Conjoining two separate songs the way Kendrick does here is another bold choice. The “Sing About Me” part of the song runs for nearly seven minutes, while “Dying of Thirst” is much shorter, and in some ways unrelated—there aren’t really any musical themes in common between the two, except that they’re both heavy songs that are also prettier than they need to be, with the ethereal vocal melodies floating around the “Dying of Thirst” portion creating a sense of yearning that plays nicely with the lyrical motif that repeats throughout several of the verses—the line “tired of running,” and the idea of “dying of thirst” as a universal cause of death for people like the ones Good Kid, M.A.A.D. City is about—and where the way to avoid that fate is with “water, holy water, you need to be baptized,” as the voice who appears at the song’s outro explains.

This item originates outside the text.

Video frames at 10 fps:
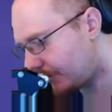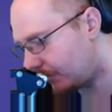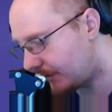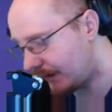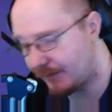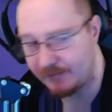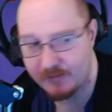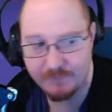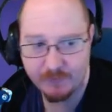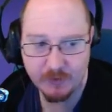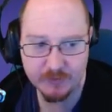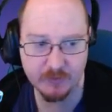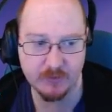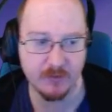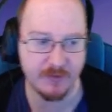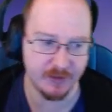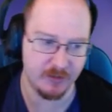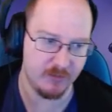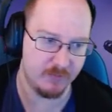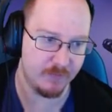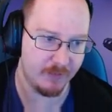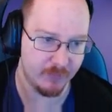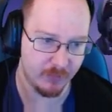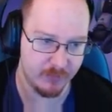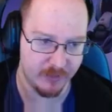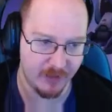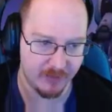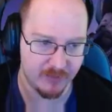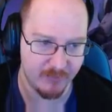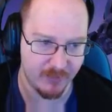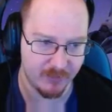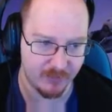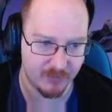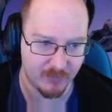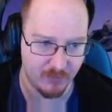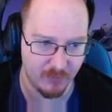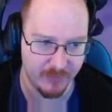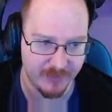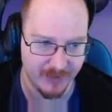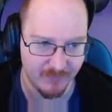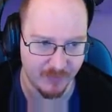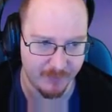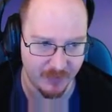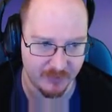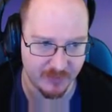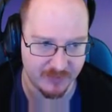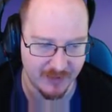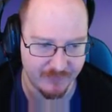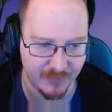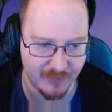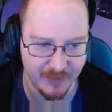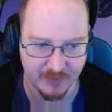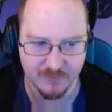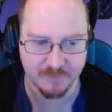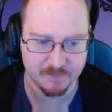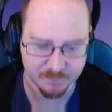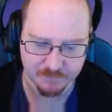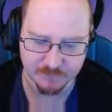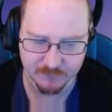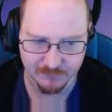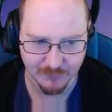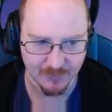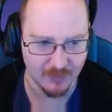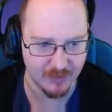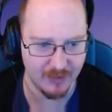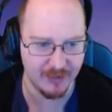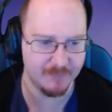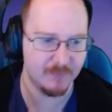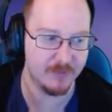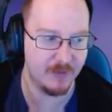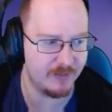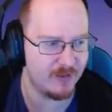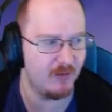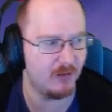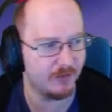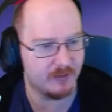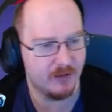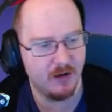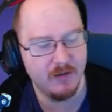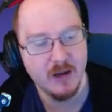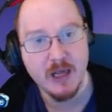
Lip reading: Okay, that's it for questions. Thank you everyone who did ask some. I'm going to scroll all the way down. I apologize to everything I missed. Hey, there's only so long this can go.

That’s not a need I’ve ever felt, but I admire that Kendrick Lamar put all of that into a twelve-minute masterpiece, a song that speaks to the universal need that comes from the awareness of our own mortality and also to the specifics of the place he came from. Ultimately, “Sing About Me, I’m Dying of Thirst” is about both the universal and the specific in a way that serves to make them both feel like a part of the listener’s experience. At different points in our lives, we’re all dying of different kinds of thirsts, I suppose, and connecting that with the desire to be remembered is smart, and feels important to me. When the lights shut off for me, and it’s my turn to settle down, I wouldn’t mind sharing that with the people who are there to sing about me.